The service that triggers the above looks like this (redacted for clarity):

apiVersion: v1
kind: Service
metadata:
  name: ingress-nginx-controller
  namespace: bootc-system
spec:
  clusterIP: 10.43.150.86
  clusterIPs:
  - 10.43.150.86
  - 2001:db8:ff::edd5
  externalIPs:
  - 192.0.2.52
  - 2001:db8::5
  externalTrafficPolicy: Local
  ipFamilies:
  - IPv4
  - IPv6
  ipFamilyPolicy: RequireDualStack
  ports:
  - name: http
    port: 80
    protocol: TCP
    targetPort: http
  - name: https
    port: 443
    protocol: TCP
    targetPort: https
  selector:
    app.kubernetes.io/component: controller
    app.kubernetes.io/instance: ingress-nginx
    app.kubernetes.io/name: ingress-nginx
  sessionAffinity: None
  type: LoadBalancer
status:
  loadBalancer:
    ingress:
    - ip: 192.0.2.52
    - ip: 2001:db8::5

It seems like the controller needs to look at the clusterIPs field rather than the singular clusterIP field and match the address family for the externalIP it is looking at.
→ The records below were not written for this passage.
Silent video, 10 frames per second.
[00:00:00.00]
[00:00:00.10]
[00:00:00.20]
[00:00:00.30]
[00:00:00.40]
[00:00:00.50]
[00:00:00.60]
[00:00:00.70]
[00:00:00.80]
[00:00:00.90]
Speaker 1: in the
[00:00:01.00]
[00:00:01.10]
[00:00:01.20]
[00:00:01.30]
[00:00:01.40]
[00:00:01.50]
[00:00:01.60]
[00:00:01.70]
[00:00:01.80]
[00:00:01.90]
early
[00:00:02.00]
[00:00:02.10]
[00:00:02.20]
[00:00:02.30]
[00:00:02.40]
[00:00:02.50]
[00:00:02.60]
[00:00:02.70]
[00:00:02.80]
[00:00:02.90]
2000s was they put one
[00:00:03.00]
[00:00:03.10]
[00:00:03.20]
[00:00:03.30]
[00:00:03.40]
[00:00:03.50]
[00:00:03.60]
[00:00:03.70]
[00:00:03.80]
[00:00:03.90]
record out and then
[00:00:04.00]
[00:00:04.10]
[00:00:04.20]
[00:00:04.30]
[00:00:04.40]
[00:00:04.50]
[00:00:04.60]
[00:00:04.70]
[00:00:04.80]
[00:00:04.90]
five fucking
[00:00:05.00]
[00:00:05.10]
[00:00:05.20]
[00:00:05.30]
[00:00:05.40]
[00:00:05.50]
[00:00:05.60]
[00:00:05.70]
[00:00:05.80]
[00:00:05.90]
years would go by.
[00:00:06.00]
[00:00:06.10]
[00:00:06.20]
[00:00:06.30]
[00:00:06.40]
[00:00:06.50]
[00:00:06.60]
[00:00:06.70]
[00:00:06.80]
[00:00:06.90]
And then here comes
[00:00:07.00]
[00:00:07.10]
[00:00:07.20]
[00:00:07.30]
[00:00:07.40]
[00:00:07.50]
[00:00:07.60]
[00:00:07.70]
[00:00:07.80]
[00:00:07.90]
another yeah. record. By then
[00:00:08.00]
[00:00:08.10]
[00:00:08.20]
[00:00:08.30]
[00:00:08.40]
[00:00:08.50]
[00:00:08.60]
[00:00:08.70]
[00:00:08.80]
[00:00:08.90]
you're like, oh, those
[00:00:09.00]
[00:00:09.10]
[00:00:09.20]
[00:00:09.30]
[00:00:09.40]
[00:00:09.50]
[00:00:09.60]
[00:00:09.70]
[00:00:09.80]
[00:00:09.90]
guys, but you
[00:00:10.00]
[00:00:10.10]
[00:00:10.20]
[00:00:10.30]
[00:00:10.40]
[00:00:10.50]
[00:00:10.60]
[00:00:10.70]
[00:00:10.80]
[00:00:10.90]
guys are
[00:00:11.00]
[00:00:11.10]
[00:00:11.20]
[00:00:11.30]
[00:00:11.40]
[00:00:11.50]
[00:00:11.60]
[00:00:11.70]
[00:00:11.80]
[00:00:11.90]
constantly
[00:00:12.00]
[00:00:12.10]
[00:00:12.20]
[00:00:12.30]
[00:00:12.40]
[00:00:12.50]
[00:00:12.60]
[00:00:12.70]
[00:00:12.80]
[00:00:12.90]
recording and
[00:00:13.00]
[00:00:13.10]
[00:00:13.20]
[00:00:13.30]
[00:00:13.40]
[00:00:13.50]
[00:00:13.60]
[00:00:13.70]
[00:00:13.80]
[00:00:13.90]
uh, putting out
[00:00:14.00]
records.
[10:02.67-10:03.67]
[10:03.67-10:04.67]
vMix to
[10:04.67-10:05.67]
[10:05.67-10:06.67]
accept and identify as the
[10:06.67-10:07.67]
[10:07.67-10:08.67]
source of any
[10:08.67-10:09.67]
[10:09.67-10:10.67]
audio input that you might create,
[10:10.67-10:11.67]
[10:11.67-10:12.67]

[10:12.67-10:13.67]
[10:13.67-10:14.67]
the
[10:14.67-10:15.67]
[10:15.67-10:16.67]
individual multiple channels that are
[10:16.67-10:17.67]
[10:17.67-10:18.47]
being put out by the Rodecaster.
Shin, Jungsub · Answer 1 · Sat Mar 20 2021 20:27:49 GMT+0800 (China Standard Time)

@bootc Yes. Now network-node-manager doesn't support dual-stack in a service. I will work for this problem. Thanks :)

Chris Boot · Answer 2 · Sat Mar 20 2021 22:54:05 GMT+0800 (China Standard Time)

I actually have a work-in-progress branch for this, if you can hang on a few hours.

Chris Boot · Answer 3 · Sun Mar 21 2021 00:23:58 GMT+0800 (China Standard Time)

I have a Docker image with the above available at bootc/network-node-manager:issue-10.